What is The Difference Between Lisp And BeanShell, Programming Languages

Lisp is an Interpreted Programming Language, while BeanShell is a Scripting Language

What are Interpreted Programming Languages

An interpreted language is a programming language for which most of its implementations execute instructions directly, without previously compiling a program into machine-language instructions. The interpreter executes the program directly, translating each statement into a sequence of one or more subroutines already compiled into machine code. (Wikipedia)

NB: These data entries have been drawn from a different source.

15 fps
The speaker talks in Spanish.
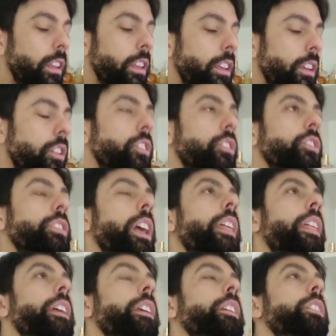Higo,
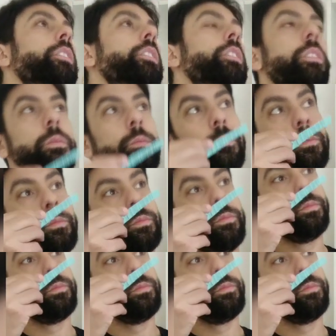notas de higo.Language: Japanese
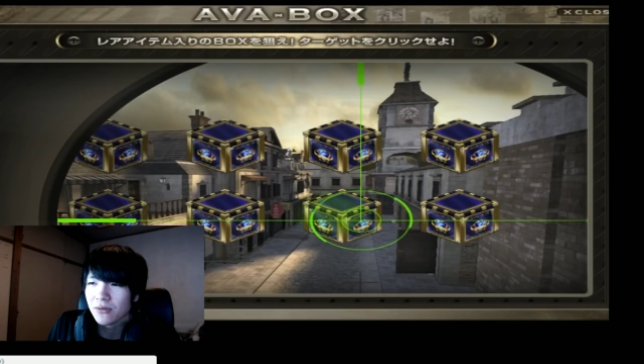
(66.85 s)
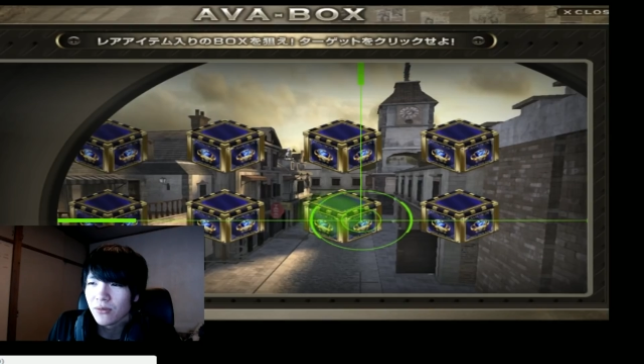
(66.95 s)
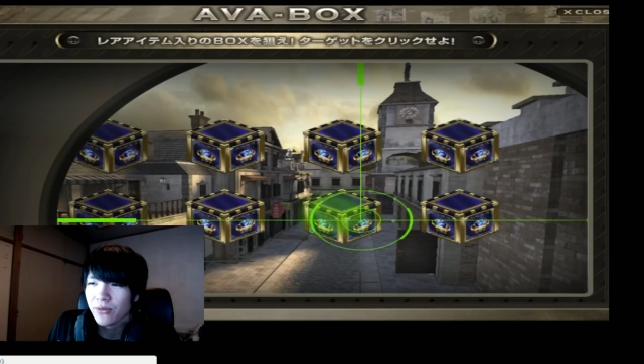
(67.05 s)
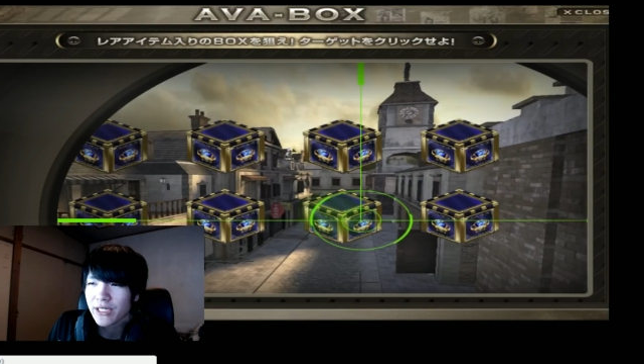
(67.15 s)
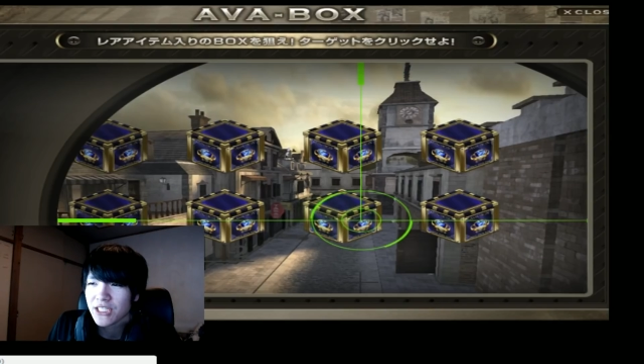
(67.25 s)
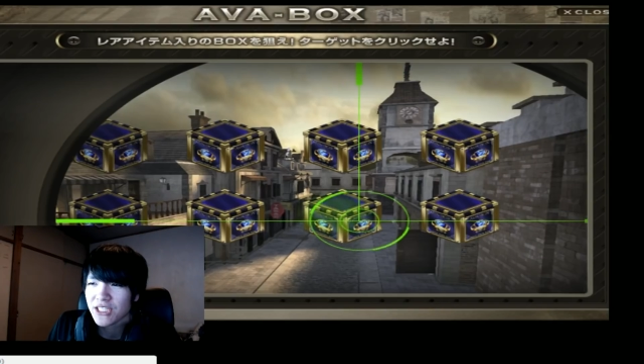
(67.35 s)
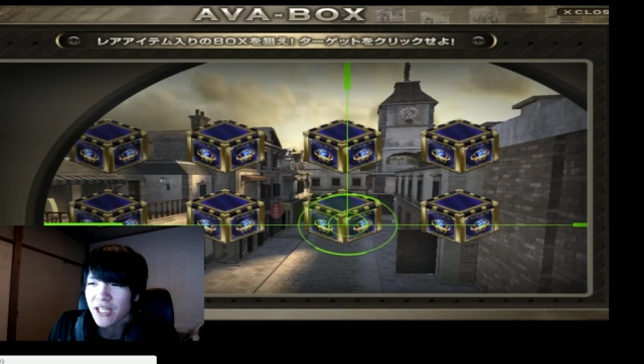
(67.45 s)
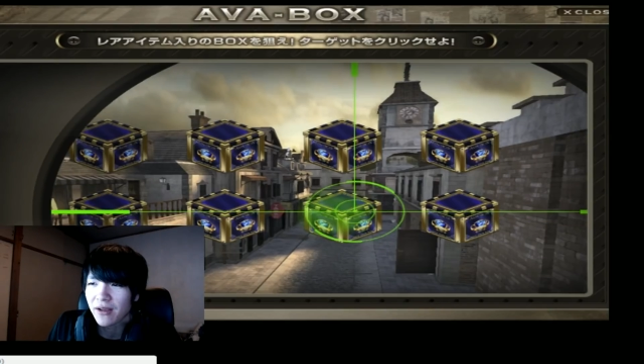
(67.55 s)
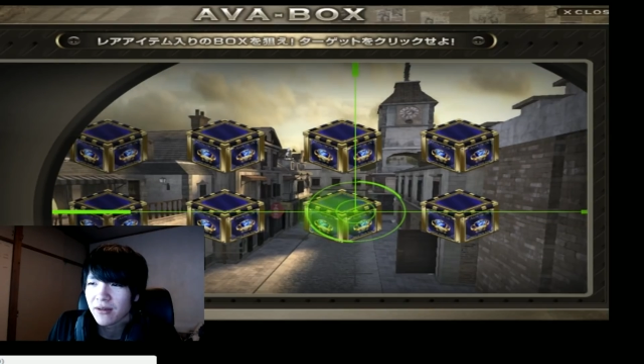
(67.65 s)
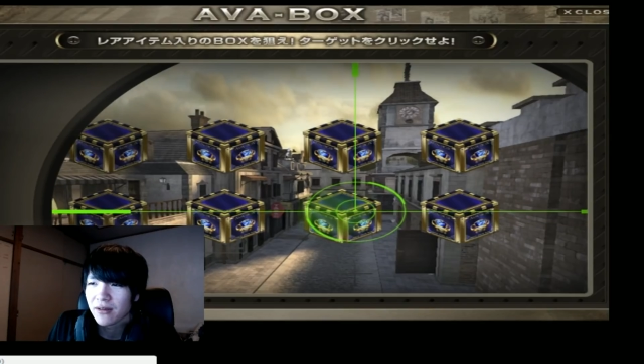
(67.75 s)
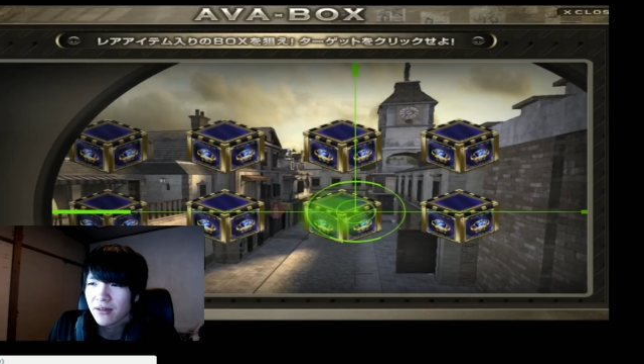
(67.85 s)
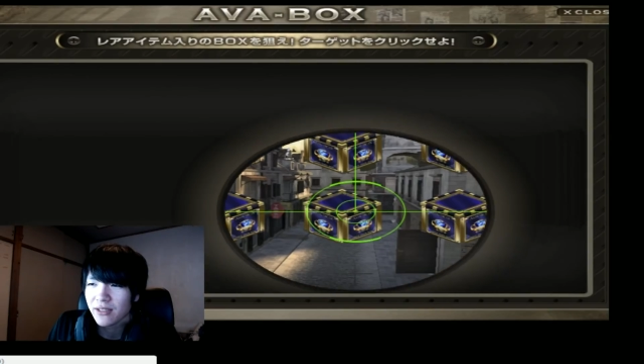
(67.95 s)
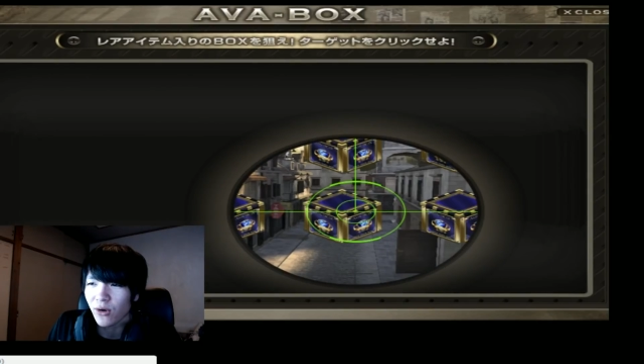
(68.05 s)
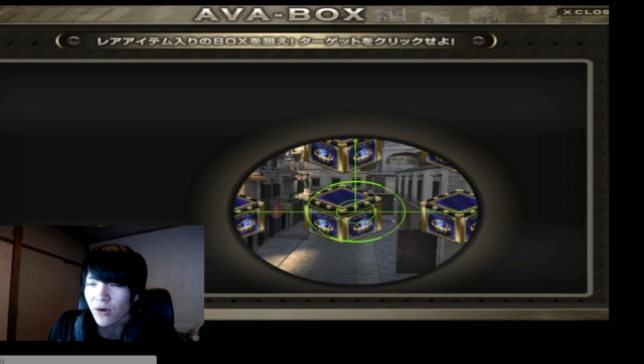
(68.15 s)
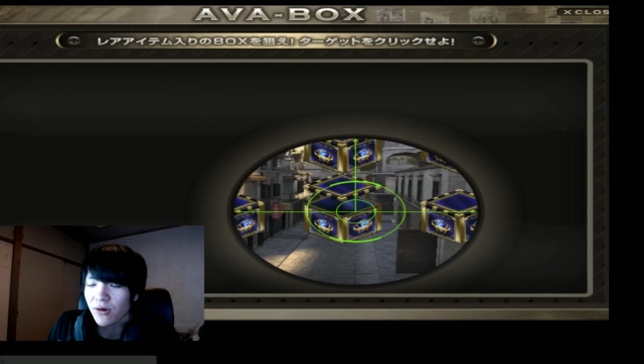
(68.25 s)
折り返しして
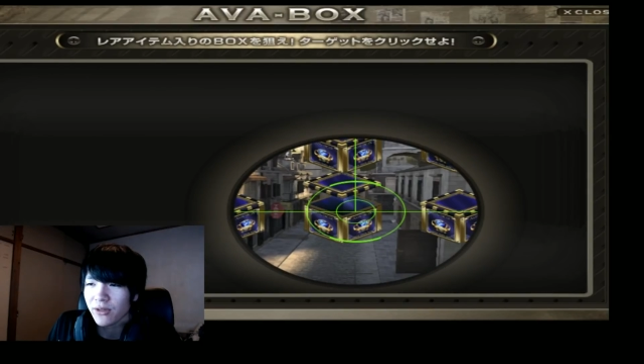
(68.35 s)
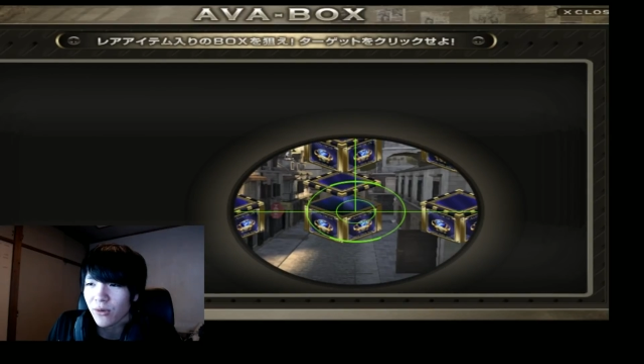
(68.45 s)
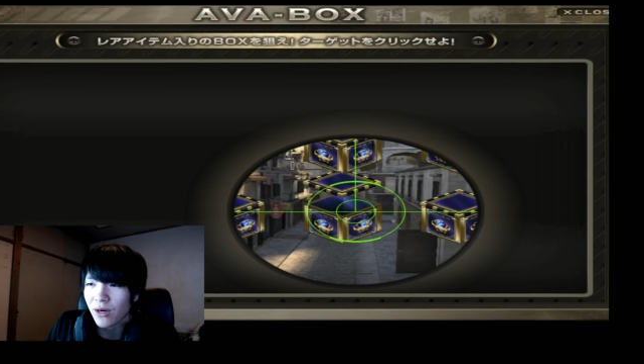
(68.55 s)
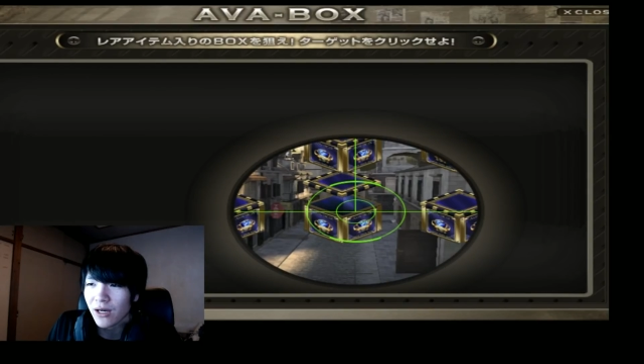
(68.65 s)
1個は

What are Scripting Languages

Scripting languages are programming languages that control an application. Scripts can execute independent of any other application. They are mostly embedded in the application that they control and are used to automate frequently executed tasks like communicating with external programs.

While Lisp is an Interpreted Programming Language, and BeanShell is a Scripting Language

Let us now look at the difference between the two:

What is Lisp Programming Language – A brief synopsis

Lisp is the second-oldest high-level programming language in widespread use today. The name Lisp is derived from ‘List Processing Language’. One of the important data structures that Lisp supports is linked list. Lisp programs deal with source code as a data structure.

What is BeanShell Programming Language – A brief synopsis

It is a java scripting language that is syntactically similar to Java and runs on the Java Runtime Environment along with scripting commands and syntax.